His composure to wait and identification of Keith Earls who would be applauded for reading the potential game was to the fore. An excellent sweeping pass to Earls who touched down. Carbery had arrived to this test match. His conversion unerring. 10-19.
Scotland try to fight back
A two score game and Scotland looked to score quickly but found Ireland’s back row in feisty mood. Slow ruck ball meaning that Finn Russell was unable to execute any potential dangerous Scottish attacking plays. Laidlaw had to settle for three points as Ireland defensively held their line well. 13-22.
Ireland immediately looked to secure pack platform and wear down their opposition. Several attritional phases later and Scotland were pinged for rolling away. Carbery stepped up to kick three points off the tee after a lengthy discussion with his side in the huddle. A key score. Scotland were facing down the barrel of a home loss. 13-22.
Ireland’s mantra was clear from the first minute; a win was all that mattered. The game plan was at times conservative, ball carrying approach was to rule protect then offload.
The set piece, an area of potential Irish vulnerability was the standout. 12/12 from Ireland line out. Roux, O’Mahony called the line out well, did not complicate matters and utilized the key jumpers at various points. Ultan Dillane cameo in the line out to the fore in the closing stages; a couple of quality line out takes and stole a pivotal Scottish line out close to Ireland’s line.

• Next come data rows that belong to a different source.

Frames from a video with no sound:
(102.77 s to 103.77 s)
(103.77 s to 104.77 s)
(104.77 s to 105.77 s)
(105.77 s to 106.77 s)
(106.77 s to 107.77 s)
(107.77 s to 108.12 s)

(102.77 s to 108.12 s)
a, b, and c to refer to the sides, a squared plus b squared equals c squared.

A performance which provides Ireland with a platform to impress for the rest of the tournament. The performance at times today was a bit rushed, composure issues with ball in hand negating the good work seen by the pack.
The Ireland back three stood up to the test today. Rob Kearney’s experience was invaluable today; his assured display under the high ball and his ball carrying provided assurance for Ireland in the back field. Earls was peppered early but settled to the task. Stockdale (my man of the match) was a threat with ball in hand whenever the ball came to the Ulster Rugby try scoring machine.

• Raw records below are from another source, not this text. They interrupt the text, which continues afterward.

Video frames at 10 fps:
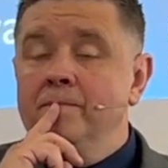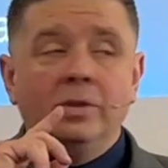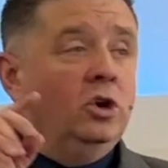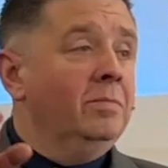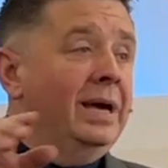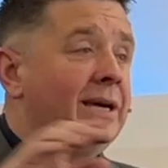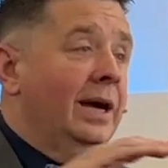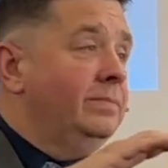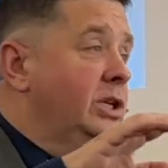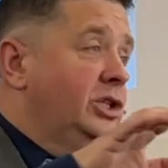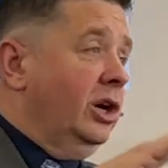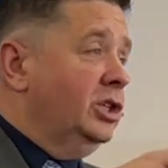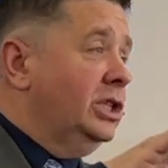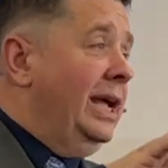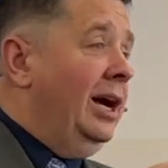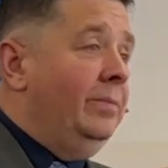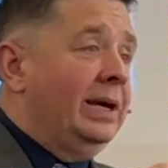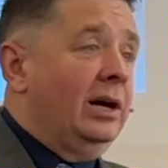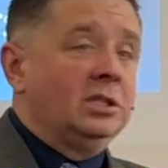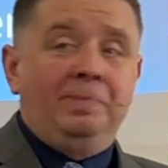You may come to church now
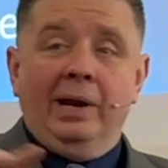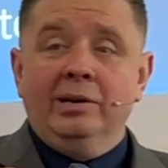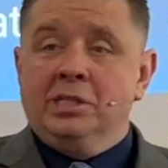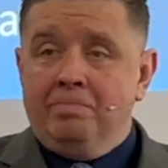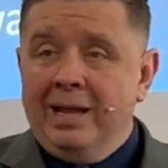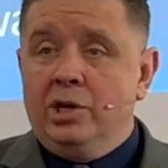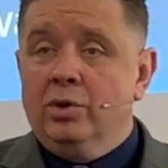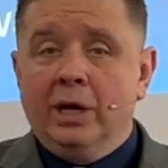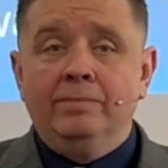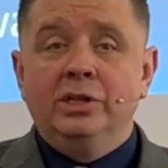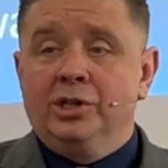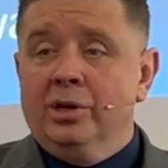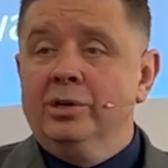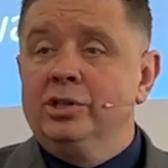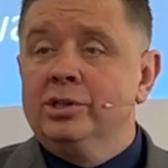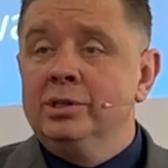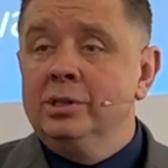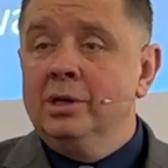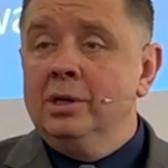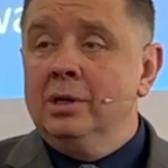because parents make you come to church,
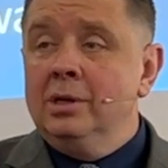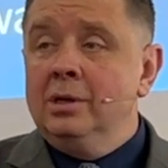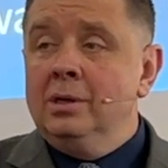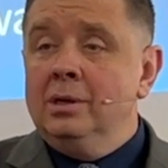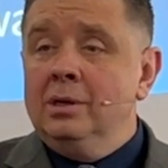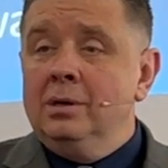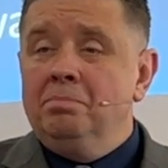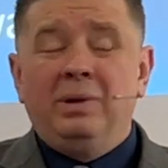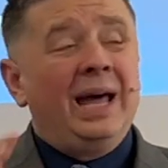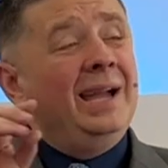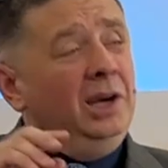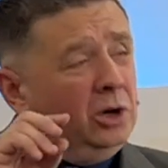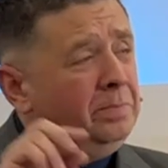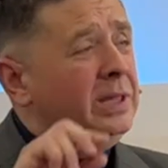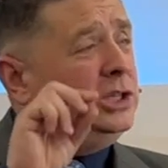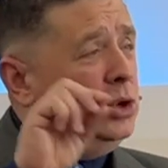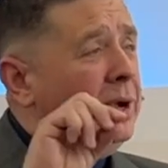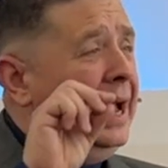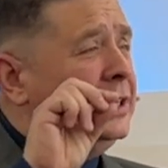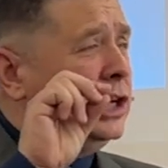but I hope that you
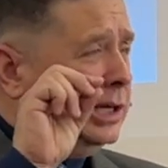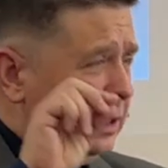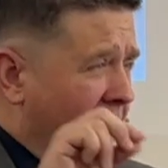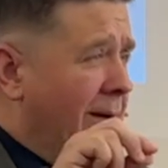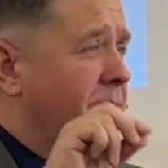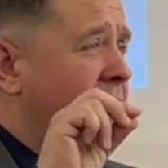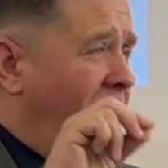catch a glimpse of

Joey Carbery and Ireland management will have learned heaps on this showing from the ten. Carbery responded to the nervy opening period cameo, it can only assist the team and the player to see the second half performance. Sexton’s injury withdrawal presented an opportunity for Schmidt to evaluate Carbery and the Athy native’s second half display was excellent.
Scotland’s loss will be a disappointment for Gregor Townsend and management. A sloppy opening try to concede provided Ireland a platform into the contest and then a defensive line failure saw Stockdale cross in quick time. The Earls try coming from a missed midfield tackle; the defensive shape once Ireland got over the gain line is something that needs to be reviewed and addressed for Scotland.
Finn Russell’s form and attacking threat was excellent. The back line had their moments but the weather conditions negated additional impact. The pack was exposed in the set piece and expect England, France and Wales to target the set piece in the coming weeks!
The bench impact was huge today. Ireland’s impact players came to the fore with key contributions. Kilcoyne set the tone early with some abrasive ball carries. Porter, Dillane, van der Flier, Cronin and Cooney provided good moments. Dillane in particular winning a penalty, two line out and a line out steal.
Quinn Roux should view today as a success. There was plenty of pressure on the player ahead of this test match but his work rate, scrummaging and line out calls were what was required on the day. Roux should look to start against Italy and provide more cameo time for Schmidt and management to see the player in full flow.
Sean O’Brien for me was the other standout performer for Ireland. His ball carrying was excellent, his breakdown work and fringe defense standout. A player who delivered for Ireland today when it was required. If the player can keep injury free, then Schmidt has a player who can deliver for the side in spades!